This year, Dublin School held its first full-day conference to honor Dr. Martin Luther King, Jr.’s life and legacy.
Last year, the Students of Color Alliance (SoCA) galvanized efforts around planning, hosting, and executing the school’s first Unconference, which they called “SoCA’s a Seat at the Table Unconference.” This event—which involved topics like stereotypes, representation in the media, and internalized racism—involved an evening of student-led workshops facilitated with questions generated by participants.
Grounded in that community-centered, student-led movement, this year’s SoCA members decided to bolster the foundations established at the last Unconference with a new conference set during the academic day and open to more faculty and staff members, as well as to Alumni of Color; they proposed to hold the conference on January 21. Coupled with the school’s recognition that our community deserves to honor Dr. King’s legacy with a meaningful program—and, historically, has not given the day the time and full attention it requires, Dublin’s first full-day Dr. Martin Luther King, Jr. Day Conference emerged.
The day began before the sunlight glimmered over the mountains; it began with an all school weekend reading of Dr. King’s “Letter from Birmingham Jail” and Dr. George Yancy’s “Dear White America,” which grounded the thought-provoking conversations to follow. On Monday morning, Ms. Rachael Jennings, Director of Equity and Inclusion, gave a welcome address; in her remarks, she highlighted the “constructive [...] tension which is necessary for growth” that Dr. King wrote about, and she asked the school community to lean in to genuine questions, vulnerability, and discomfort—all in the pursuit of becoming more just.
Dr. Amir Jaima, ’00, was the keynote speaker. A Dublin alum, Dr. Jaima is an Assistant Professor in the Department of Philosophy at Texas A&M. His keynote address centered on the difficulty of having courageous, generative conversations on race and racism in multiracial spaces. While addressing structural, institutional, and interpersonal racism, Dr. Jaima invited the audience to become true students, which he described as people who know that there is always more for them to know. “The student,” he said, “is, in fact, the wisest kind of person.” After his keynote address, students met with advisory groups to debrief and to set expectations for the day.

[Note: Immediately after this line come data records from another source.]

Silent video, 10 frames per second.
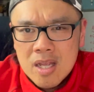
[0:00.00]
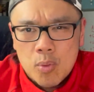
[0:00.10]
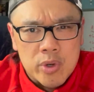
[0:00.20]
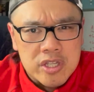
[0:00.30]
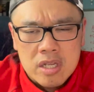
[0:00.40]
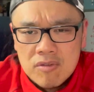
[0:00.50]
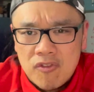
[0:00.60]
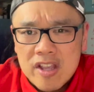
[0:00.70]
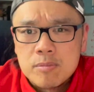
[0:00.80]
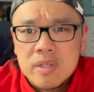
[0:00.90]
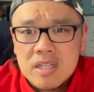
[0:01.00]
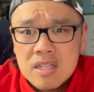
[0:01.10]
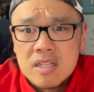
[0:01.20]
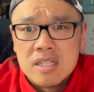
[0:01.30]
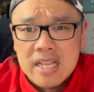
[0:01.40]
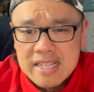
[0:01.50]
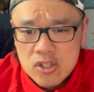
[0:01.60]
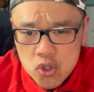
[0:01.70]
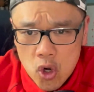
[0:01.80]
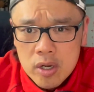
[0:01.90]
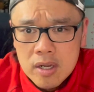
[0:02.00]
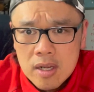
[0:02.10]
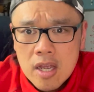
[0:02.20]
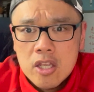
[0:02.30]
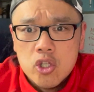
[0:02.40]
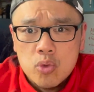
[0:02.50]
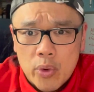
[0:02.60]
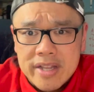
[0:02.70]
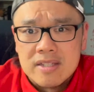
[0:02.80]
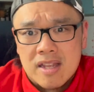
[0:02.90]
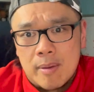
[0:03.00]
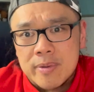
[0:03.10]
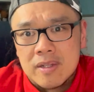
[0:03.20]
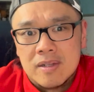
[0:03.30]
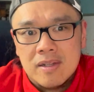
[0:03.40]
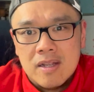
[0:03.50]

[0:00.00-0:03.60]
When your investment thesis gets stronger, you raise capital.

When the community reunited, Mr. Eric Russell, Associate Director of Development, moderated a discussion with four visiting alumni: Amir Jaima ’00, Tyson Laa-Deng ’13. Alexandria Farrell ’08, and Maurice Willoughby ’84. They spoke of their experiences at Dublin and their hopes for the future; in addition, they gave advice to the Dublin community.
“Learn to be uncomfortable, and be okay with it,” said Willoughby.
Share what you learn. “Ideas, when shared, increase in value,” said Farrell.
Those statements guided SoCA’s Unconference, which was held across the span of the rest of the day. During the Unconference, the community attended four of eight dynamic, informative, discussion-based sessions: Blessing Akinmade (’21), Harniqua Bodie (’22), and Almesha Duhart’s (’22) session on Cultural Appropriation; Celeste Hopson (’20) and Kyle Mincey’s (’19) session on Institutionalized Oppression; Gabriela Quintero (’20) and Kusum Aryal’s (’21) session on Internalized Oppression; Dereck Elmera (’20), Salah Maalim (’22), and Exavion Clerveau’s (’21) session on Microaggressions; Lucy Selby’s (’20) session on Recognizing White Privilege; Arthur Garcia (’19) and Syan Maity’s (’21) session on Representation in the Media; and Emma Louise Williams (’19) and Tatiyana Dunkers’ (’19) session on White Supremacy. A group of faculty members and spouses—Mr. Eric Russell, Ms. Jung Yun, Mr. Eric Nemitz, and Mr. Chris and Ms. Rosy Speers—led a session on Interracial Couples.
Students led the sessions courageously, and the whole student body rose to the challenge of having candid conversations. Students processed openly, looked inward, shared thoughtfully, embraced messy, unfinished dialogue, and reflected with the true spirit of Dr. Jaima’s “student:” one who always has more to learn.
The day ended with Williams (’19) reading a quote from Coretta Scott King. She read, “My story is a freedom song of struggle. It is about finding one's purpose, how to overcome fear and to stand up for causes bigger than one's self.”
During Dublin’s Inaugural Dr. King Conference, the school community took one step toward standing up for something bigger than ourselves.